On a go-forward basis, physician office will be driven almost completely by the overall performance of the economy. Historically, why we were able to achieve excellent performance, was driven by taking market share and the fact that our physician office-based business is an excellent one with great brands and great people. Last year swamped that; but as we return hopefully to a more normalized economy over the next several years, we'll be back to demographics driving that product line as well as our ability to take share from competitors. So a more normal situation.
I think, in the hospital base side, again, historically, we were able to grow that business often in an 8% to 10% range. To grow it at that level meant we were taking share from our several competitors in the market; and again, this year I think, how well we did versus competitors is really swamped by the overall performance of the hospitals and their buying patterns and the economy.
I would say, competitively, though, we think we're in really good shape. I continue to believe that we're one of the few companies out there that take an active interest in the instrument market that are working to expand the various product lines, introduce new products, add to the sales and marketing organization. Many of our competitors view this as a business to shrink or to harvest; and while we will treat it appropriately, and it's not the biggest receiver of resources in the Company, I would say we like the instrument business in a way that maybe some other companies don't.
Jayson Bedford - Analyst
Okay. That's helpful. And just lastly for me, we haven't talked about this in a while, but can you walk us through the P&L impact of a weaker US dollar going forward?
Jack Henneman - Chief Financial Officer
I what we've said on the top line, as we said in the script, if exchange rates remain where they are today through the quarter, we expect about a $2 million top-line advantage from currency. So that's the first thing.
Beyond that, we have never done anything more but speak in generalities about the structure of our business. And the main things we've said is that, given that we both manufacture and sell in Europe and in the United Kingdom, and we make products here, sell them there, make products there, sell them here. A way to think about it is -- the main difference is we purchased quite a few of our surgical instruments, a pretty large proportion of them in the Euro zone and sell them, then, almost entirely in the United States. So that means we have in that business significant Euro expenses and significant and dollar revenues.
The impact there is delayed over time as instruments we purchase at different Euro rates go into inventory, and come out of inventory and therefore through the P&L, five, six, seven months later, depending on turnover. So you can map it out that way, making some assumptions about the size of our instrument business and so forth, and we have talked about it before, but that's the main -- those are the two main things we've said about the impact to currency. I'm not sure we have much more to say beyond that.
Jayson Bedford - Analyst
Okay. Jack, just simplistically, do you have more non-US dollar-denominated costs you do revenue?

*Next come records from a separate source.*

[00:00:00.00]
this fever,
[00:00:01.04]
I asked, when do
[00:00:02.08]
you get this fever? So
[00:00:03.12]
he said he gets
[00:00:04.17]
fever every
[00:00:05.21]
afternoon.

Stuart Essig - President, CEO
I'll try to take a cut at -- this is Stuart -- cut at it a little bit differently.
Jayson Bedford - Analyst
Sure.
Stuart Essig - President, CEO
We are, in a given year, benefited like other US medical device companies, by a weakening of the dollar. It clearly helps our top line, and for a full year is good for the bottom line. The more challenging thing to describe is how it plays through the turnover in the inventory.

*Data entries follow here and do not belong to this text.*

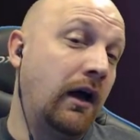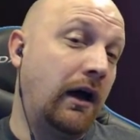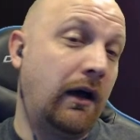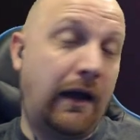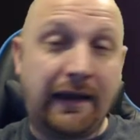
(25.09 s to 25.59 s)

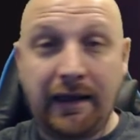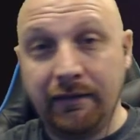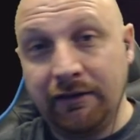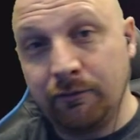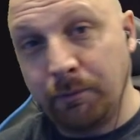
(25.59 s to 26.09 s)
I got
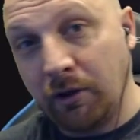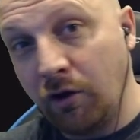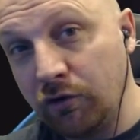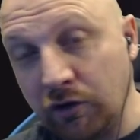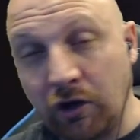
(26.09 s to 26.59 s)
links
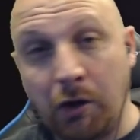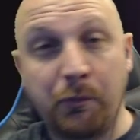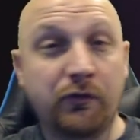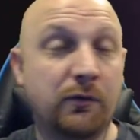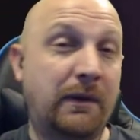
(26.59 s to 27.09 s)
below. You can hop
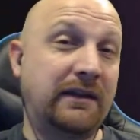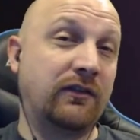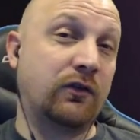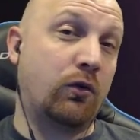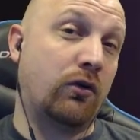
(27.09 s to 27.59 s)
over to my
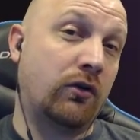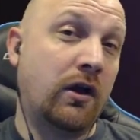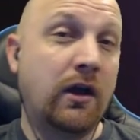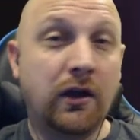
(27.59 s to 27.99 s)
Discord.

In the short-term, we're benefited, but then we give some of it back later. That's probably the way to think about it most simplistically. So we're -- in a way -- mostly hedged, because our Euro revenues exceed our Euro costs, but the timing is challenging. And we get a short-term benefit as the dollar decreases, but we give it back down the road.
Jayson Bedford - Analyst
Okay. That's helpful. Thanks, guys.
Operator
We'll go notation to Bill Plovanic of Canaccord Adams.
Bill Plavonic - Analyst
Thank you. Good morning. A couple of questions here, just some simple follow-ups.

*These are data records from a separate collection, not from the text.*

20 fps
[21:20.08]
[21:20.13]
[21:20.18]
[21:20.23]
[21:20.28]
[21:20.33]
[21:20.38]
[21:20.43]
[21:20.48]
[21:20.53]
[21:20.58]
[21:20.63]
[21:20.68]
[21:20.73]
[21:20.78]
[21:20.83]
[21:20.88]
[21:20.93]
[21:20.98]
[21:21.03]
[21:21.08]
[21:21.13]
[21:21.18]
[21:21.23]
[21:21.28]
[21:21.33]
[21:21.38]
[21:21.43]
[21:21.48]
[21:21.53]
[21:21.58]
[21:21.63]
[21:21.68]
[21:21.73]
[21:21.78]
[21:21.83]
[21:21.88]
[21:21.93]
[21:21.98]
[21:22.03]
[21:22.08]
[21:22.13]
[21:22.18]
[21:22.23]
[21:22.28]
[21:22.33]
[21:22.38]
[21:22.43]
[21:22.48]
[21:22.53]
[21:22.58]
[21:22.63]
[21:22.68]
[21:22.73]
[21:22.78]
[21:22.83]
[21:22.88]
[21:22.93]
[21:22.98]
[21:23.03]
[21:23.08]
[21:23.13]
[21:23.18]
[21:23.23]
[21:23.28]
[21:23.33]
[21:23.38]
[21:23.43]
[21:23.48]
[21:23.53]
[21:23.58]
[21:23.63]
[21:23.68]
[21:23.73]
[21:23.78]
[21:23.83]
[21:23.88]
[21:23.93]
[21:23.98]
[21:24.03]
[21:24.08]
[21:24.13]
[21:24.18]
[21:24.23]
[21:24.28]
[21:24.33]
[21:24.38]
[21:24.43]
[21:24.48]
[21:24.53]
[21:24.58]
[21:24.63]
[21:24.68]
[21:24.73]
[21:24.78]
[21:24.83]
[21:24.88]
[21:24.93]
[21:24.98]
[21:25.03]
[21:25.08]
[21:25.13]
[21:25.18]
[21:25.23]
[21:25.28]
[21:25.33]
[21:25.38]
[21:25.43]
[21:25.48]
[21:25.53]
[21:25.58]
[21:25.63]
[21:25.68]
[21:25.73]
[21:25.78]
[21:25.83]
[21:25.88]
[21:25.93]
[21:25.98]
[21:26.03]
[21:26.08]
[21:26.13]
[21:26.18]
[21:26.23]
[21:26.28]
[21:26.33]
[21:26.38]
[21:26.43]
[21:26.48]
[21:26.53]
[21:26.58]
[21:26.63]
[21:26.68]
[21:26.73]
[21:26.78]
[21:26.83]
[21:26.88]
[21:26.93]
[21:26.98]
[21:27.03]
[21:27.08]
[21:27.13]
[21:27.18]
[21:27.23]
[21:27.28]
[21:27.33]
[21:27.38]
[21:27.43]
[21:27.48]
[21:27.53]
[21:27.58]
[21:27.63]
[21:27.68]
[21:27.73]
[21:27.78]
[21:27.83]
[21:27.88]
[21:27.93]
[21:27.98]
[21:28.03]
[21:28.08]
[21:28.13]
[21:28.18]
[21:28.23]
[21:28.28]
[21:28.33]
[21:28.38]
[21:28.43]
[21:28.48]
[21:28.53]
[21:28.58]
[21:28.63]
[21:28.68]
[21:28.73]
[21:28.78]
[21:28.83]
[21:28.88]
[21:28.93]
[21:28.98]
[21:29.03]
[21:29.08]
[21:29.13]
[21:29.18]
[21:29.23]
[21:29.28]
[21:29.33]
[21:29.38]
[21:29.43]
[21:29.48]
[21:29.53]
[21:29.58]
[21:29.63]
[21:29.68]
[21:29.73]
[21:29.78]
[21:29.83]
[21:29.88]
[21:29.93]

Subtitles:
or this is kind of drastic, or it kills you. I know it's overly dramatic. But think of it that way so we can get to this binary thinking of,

First of all, your inventory reserve went up about $4 million, as did your accounts receivable reserve. What was the driver of that?
Stuart Essig - President, CEO
One point, I think that's versus end of year, not quarterly. So those would be big numbers for a quarter, but that's really the cumulative three-quarter impact, Bill. So it's sort of a normalized -- there's nothing that extraordinary about it.
Bill Plavonic - Analyst
Okay. And then, Jack, how do we think about, in the acquisition of taken, I think it was the general rule of thumb is whatever cash you pay for that it's roughly two and a half times the trailing revenues _ is correct if I remember that correctly?
Jack Henneman - Chief Financial Officer
Yes. So here's a way to think about the price of the transaction. The price is two and a half times 12-month trailing revenues as of September 30th, 2010. Now that's the price.
The payment of that occurred in phases. So we paid around $75 million at closing. It was a working capital adjustment subsequently that resulted in another few million dollars -- I can't remember exactly what it was. $4 million. We then have our first earn-out payment due in Q4, that is this current quarter, based on 12 trailing month sales at the end of September 30th, 2009.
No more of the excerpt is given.